Flags flew at half mast and church bells tolled across the country as the government promised an independent inquiry into the tragedy.
John Key, New Zealand's prime minister, said on Thursday "no stone would be left unturned" to find the cause of the blast.
Key travelled to Greymouth on the South Island to be with the men's bereaved families, saying they had legitimate questions about what caused the disaster.
"This is an inquiry that will leave no stone unturned to ensure that they get their answers as to why their men are not coming home," Key told reporters, adding: "The nation is grieving and mourning alongside them."
Earlier, Key acknowledged the families were desperate for the miners' bodies to be removed from the pit so they could be given proper funerals.
New Zealand's mining industry is small and generally considered safe. The tragedy deeply shocked the country and devastated families who - buoyed by the survival tale of Chile's 33 buried miners -nursed hopes that their relatives could emerge alive.

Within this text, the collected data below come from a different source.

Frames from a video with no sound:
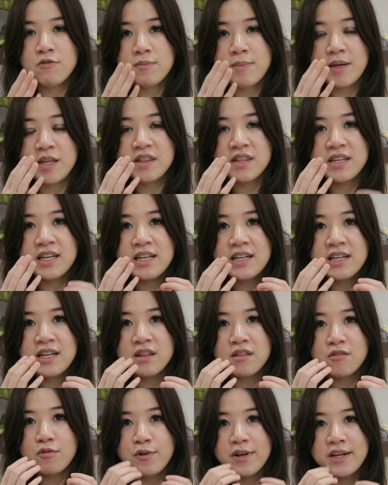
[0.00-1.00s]
When my skin
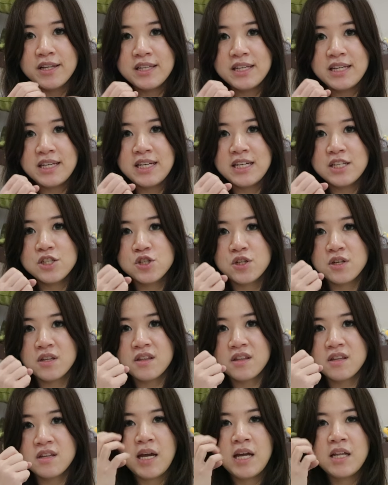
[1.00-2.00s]
gets oily, it
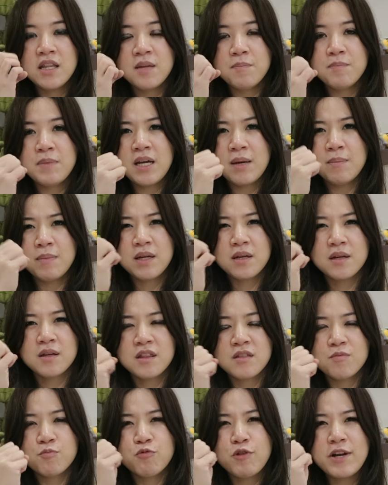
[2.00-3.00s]
just ends up
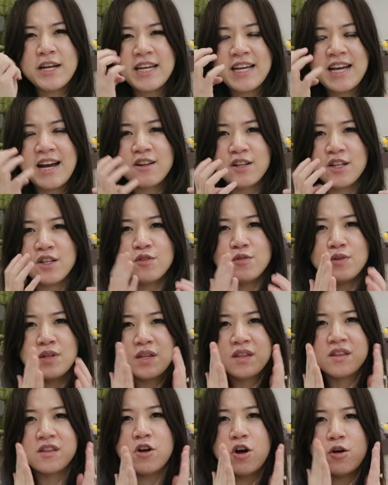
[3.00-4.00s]
spreading out into
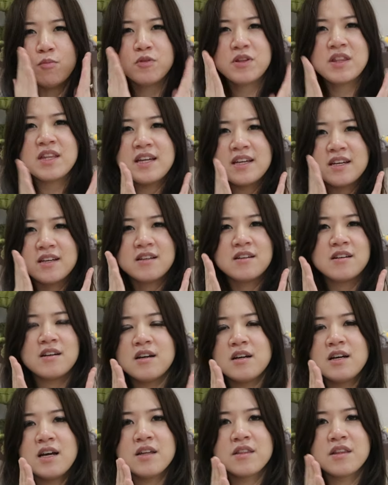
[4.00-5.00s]
this almost like
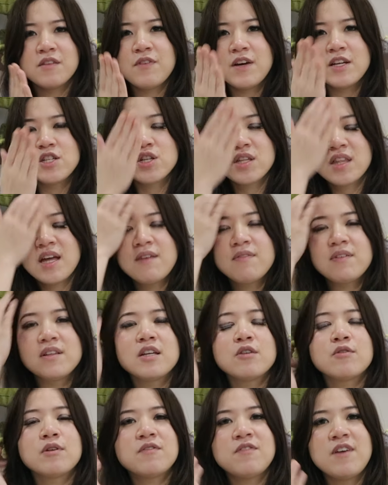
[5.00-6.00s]
as if I just have a
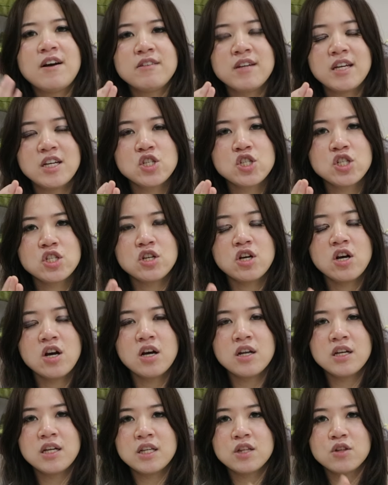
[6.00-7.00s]
liquid foundation
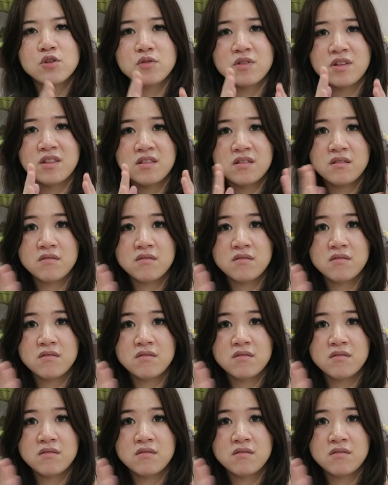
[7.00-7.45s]
on. It looks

Mine operators said on Thursday they were determined to bring out the men's bodies.
"I still want them back and their families want them back and we'll be doing everything we can to make that happen. My love and support are with those guys," said Peter Whittall, the CEO of Pike River Coal.
But testing showed gas levels surged again soon after Wednesday's explosion and that another explosion was possible. Methane is leaking from the coal seam, and a smouldering fire somewhere in the mine is producing other toxic gas and a potential ignition source, officials say.
Mining experts were planning on expelling oxygen from the mine that could fuel a further explosion. One option was to pump inert gas into the mine to push the oxygen out, another was to seal the mine up to stifle any burning and then enter when it was safe, Whittall said.